“In the old order, sovereigns were tighter than corporates,” Greg Venizelos, a credit strategist in London at BNP Paribas SA, told Bloomberg. “There’s been a repricing and corporates are now better credit quality than sovereigns in the periphery.”
According to the news service, 33 companies in an index of credit-default swap prices are less risky than governments, including six each in Spain and Italy. The index of 125 European companies dropped last week to a record 76 basis points lower than an index of sovereigns from Greece to Germany.
Credit-default swaps, which investors use to insure against losses or speculate on creditworthiness, show how non-financial companies have shrugged off the worst effects of the budget-deficit crisis that has roiled nations.
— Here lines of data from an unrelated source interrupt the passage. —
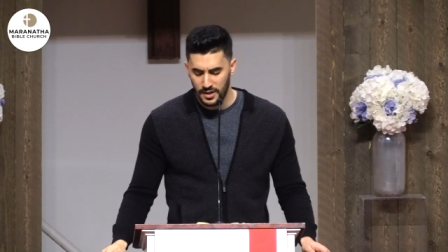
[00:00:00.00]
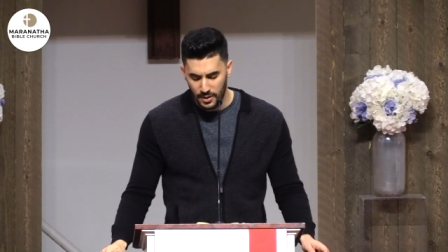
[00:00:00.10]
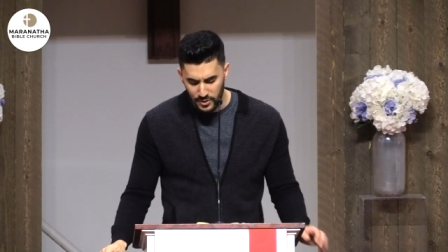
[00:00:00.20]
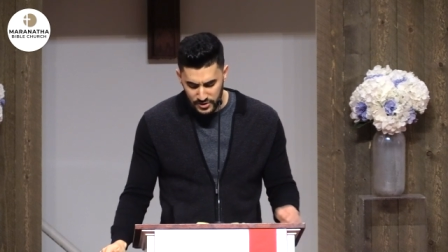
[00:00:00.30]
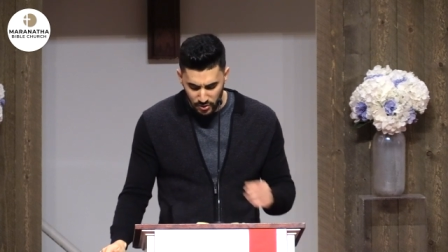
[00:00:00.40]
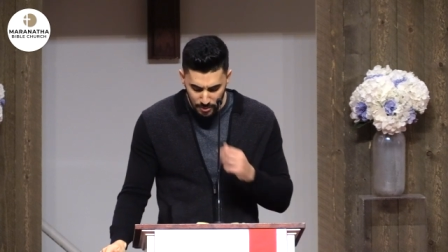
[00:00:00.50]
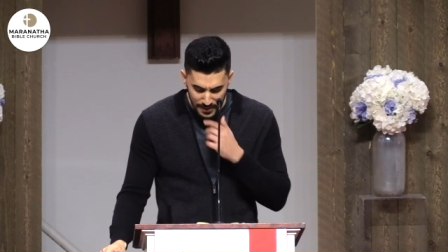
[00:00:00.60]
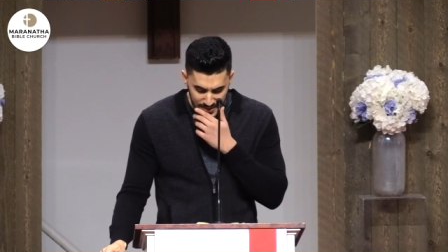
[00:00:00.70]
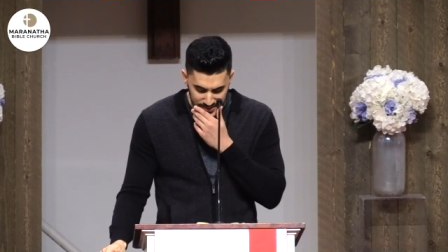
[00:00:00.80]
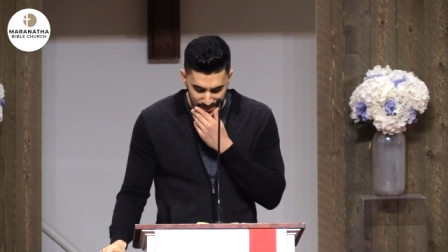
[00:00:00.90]
And what's so
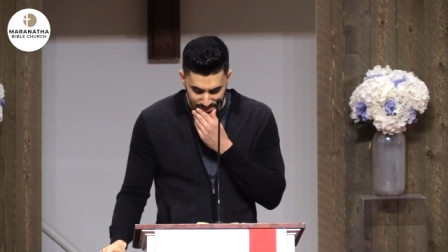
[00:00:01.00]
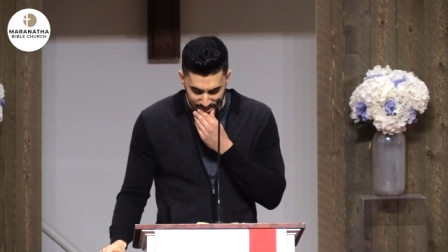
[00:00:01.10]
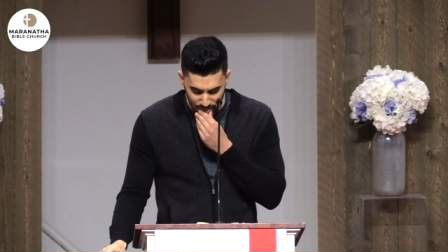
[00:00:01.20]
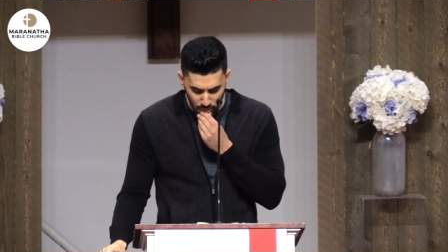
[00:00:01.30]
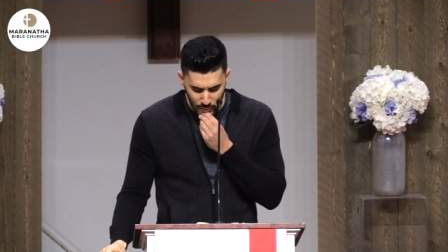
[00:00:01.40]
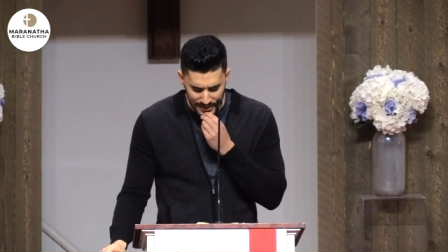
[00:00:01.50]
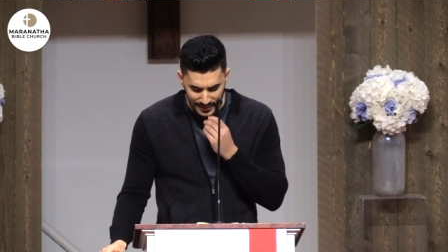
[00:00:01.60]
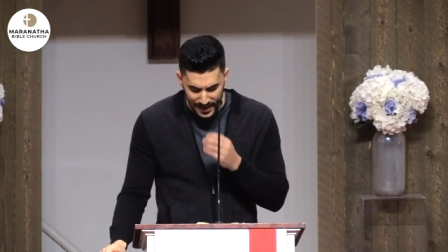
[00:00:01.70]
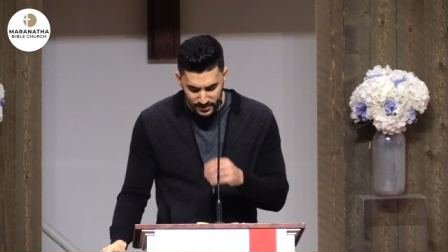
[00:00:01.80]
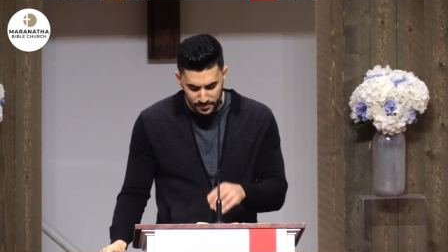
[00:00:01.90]
amazing is that when we
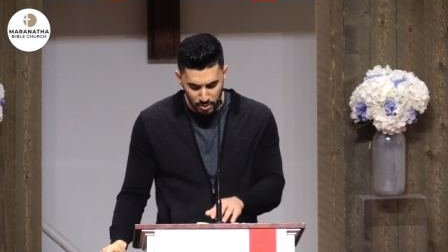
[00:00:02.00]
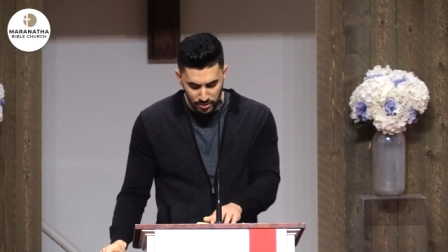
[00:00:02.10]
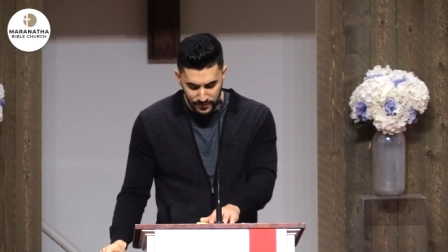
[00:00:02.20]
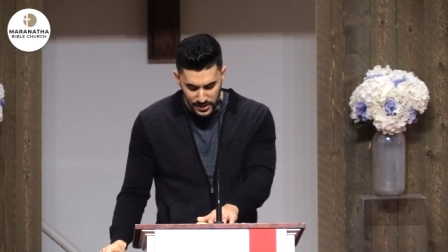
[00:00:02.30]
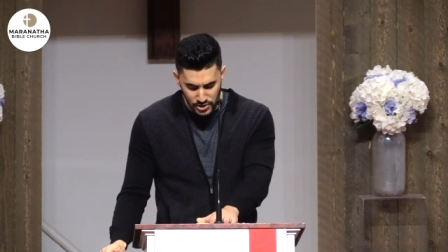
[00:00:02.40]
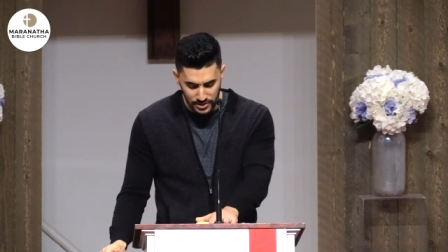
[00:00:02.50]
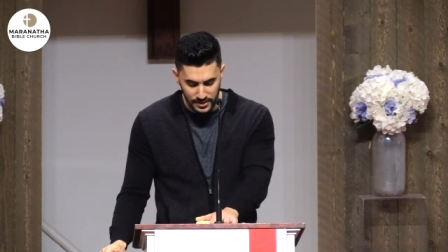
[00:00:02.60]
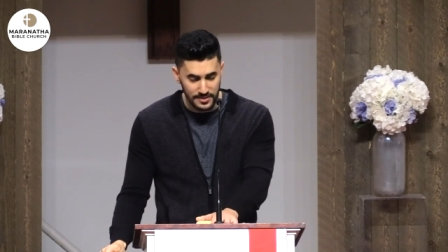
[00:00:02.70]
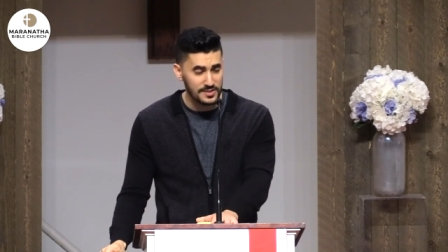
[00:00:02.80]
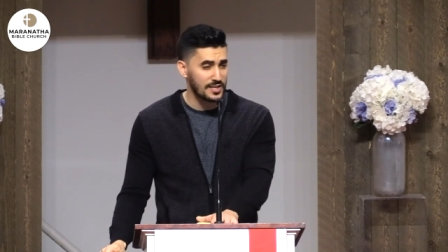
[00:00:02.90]
lack the motivation
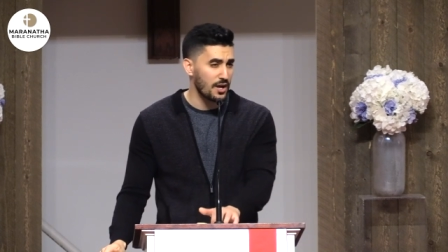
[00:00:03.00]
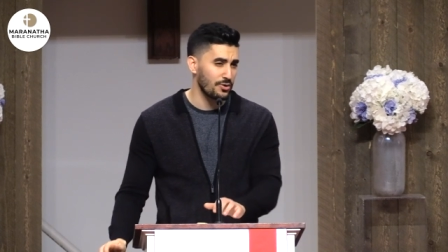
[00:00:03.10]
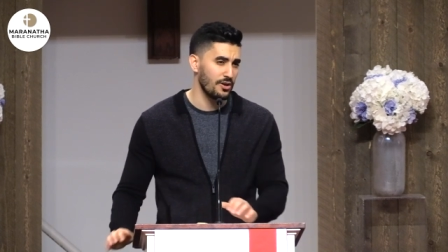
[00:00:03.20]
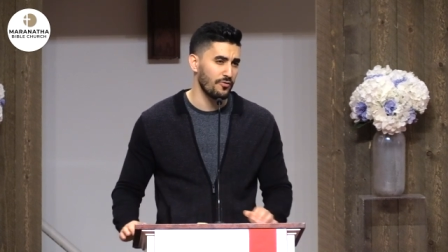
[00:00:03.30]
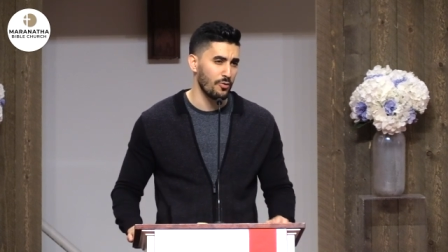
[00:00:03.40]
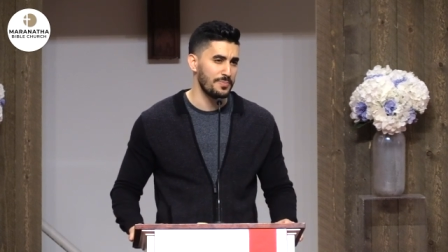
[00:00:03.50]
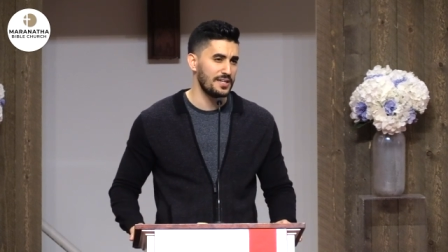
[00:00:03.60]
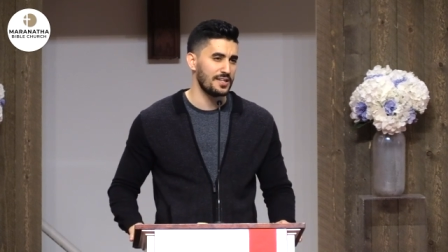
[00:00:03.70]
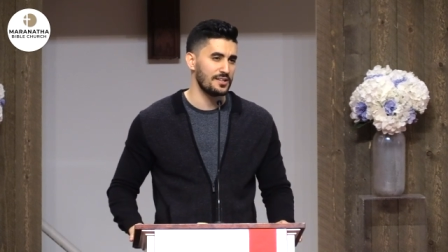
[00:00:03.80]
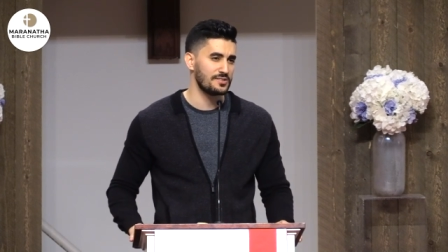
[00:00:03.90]
in this area of
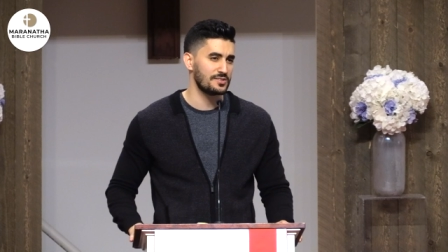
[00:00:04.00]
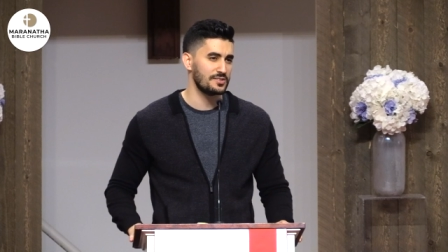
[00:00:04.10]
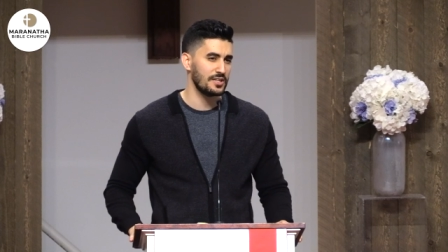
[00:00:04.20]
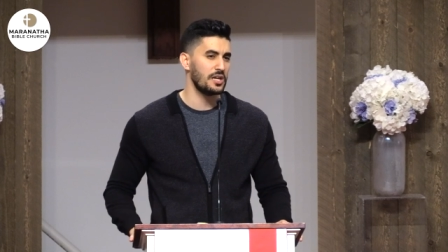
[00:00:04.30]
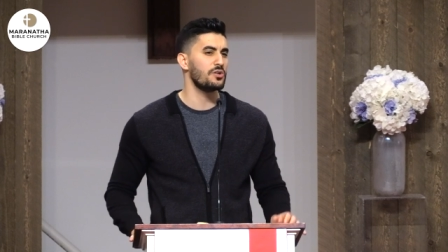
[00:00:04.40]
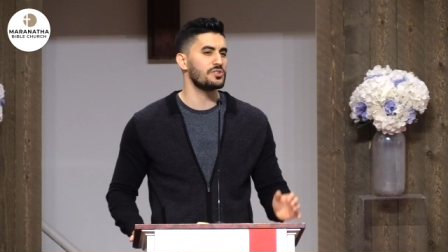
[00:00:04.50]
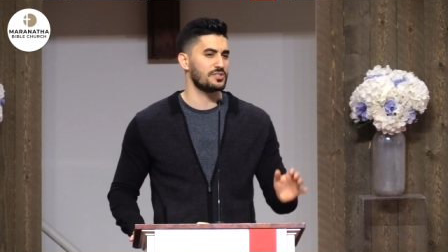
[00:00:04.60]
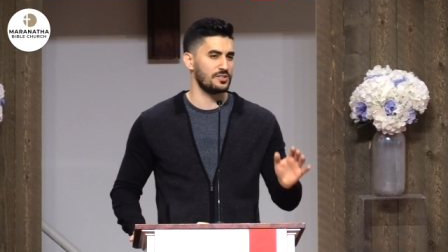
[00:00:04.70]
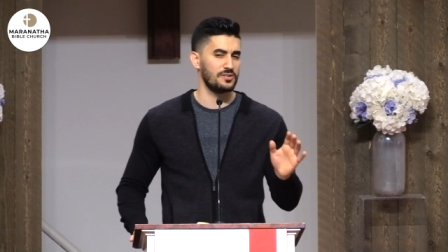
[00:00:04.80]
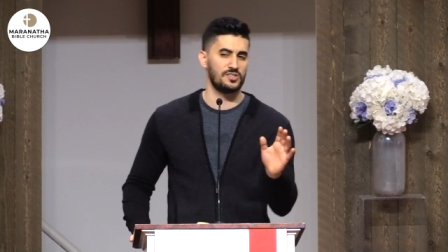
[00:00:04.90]
obedience,
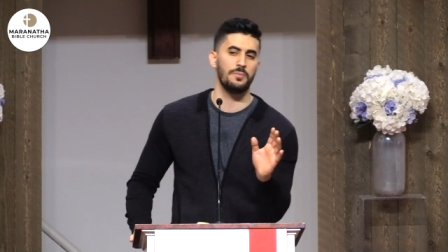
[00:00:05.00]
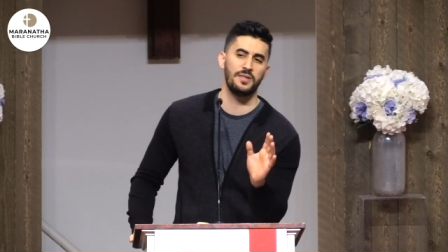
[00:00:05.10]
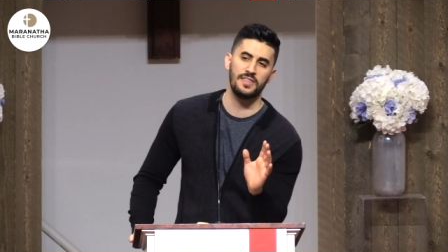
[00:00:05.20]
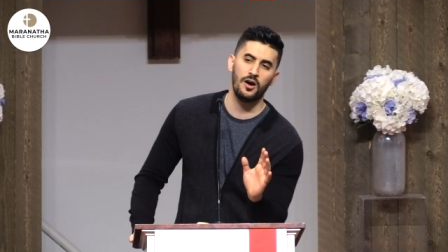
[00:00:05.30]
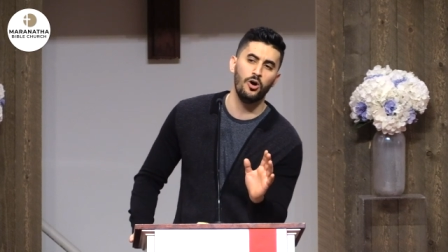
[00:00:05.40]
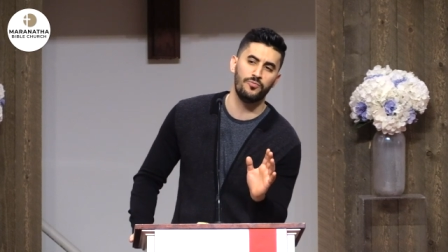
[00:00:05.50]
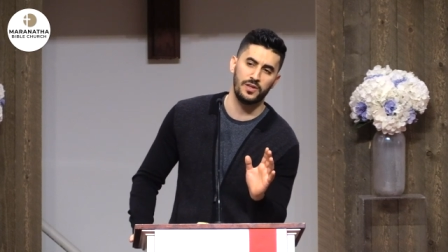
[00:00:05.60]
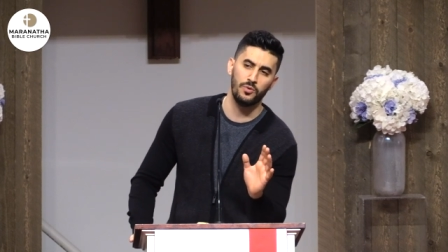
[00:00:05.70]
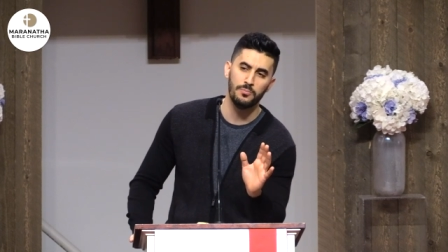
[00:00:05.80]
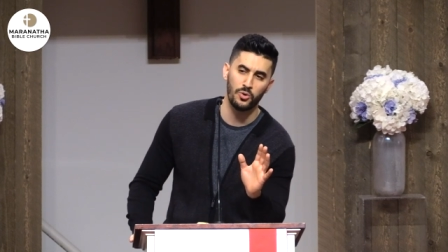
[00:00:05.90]
here's something that
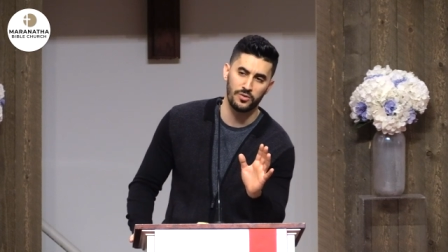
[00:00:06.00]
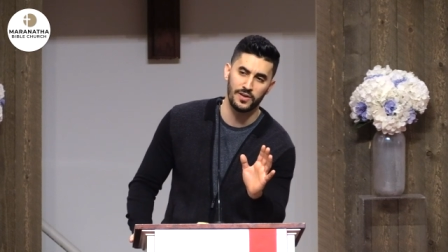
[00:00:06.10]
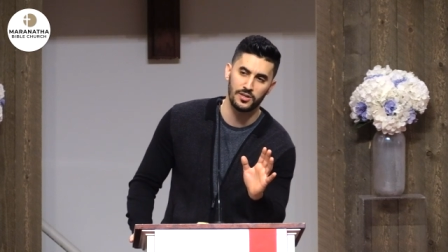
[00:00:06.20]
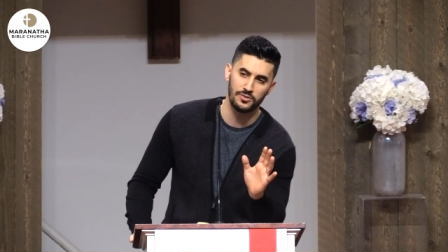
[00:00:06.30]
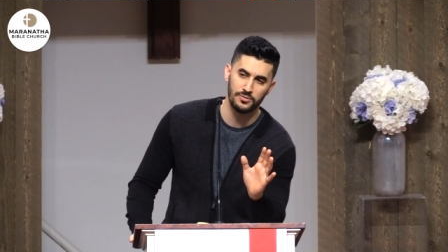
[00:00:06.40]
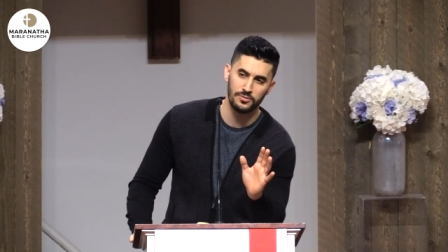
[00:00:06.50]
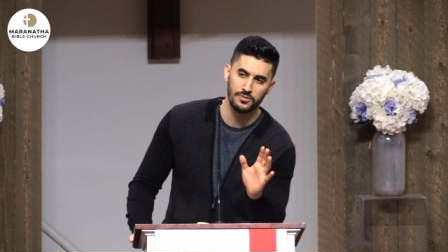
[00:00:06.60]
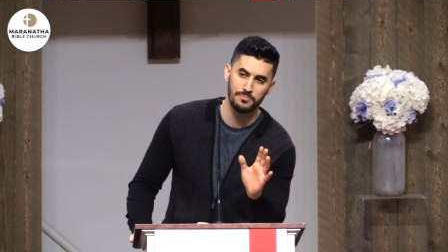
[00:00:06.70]
hopefully will motivate you,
Bloomberg says companies with diversified or stable revenue and strong balance sheets have become the new havens amid concern that Europe’s so-called peripheral countries will need bailouts.
Government bonds are also tumbling on concern European nations will struggle to reduce budget deficits and as politicians debate whether a new mechanism to handle future crises should force investors to share losses. Irish Central Bank Governor Patrick Honohan said last week that loan losses at the country’s banks, including foreign-owned lenders, total at least 85 billion euros.
Bloomberg notes Irish 10-year government bonds fell for 13 straight days before recovering on Nov. 12 and also climbing today. The difference between Irish yields and benchmark German rates widened to a record 652 on Nov. 11, before narrowing, while the Portuguese-German spread expanded to an all-time high of 484 basis points on Nov. 11.
The yield gaps compare with the record 973 basis-point premium on Greek 10-year notes on May 7, before the European Union crafted a 750 billion-euro rescue package for the nation.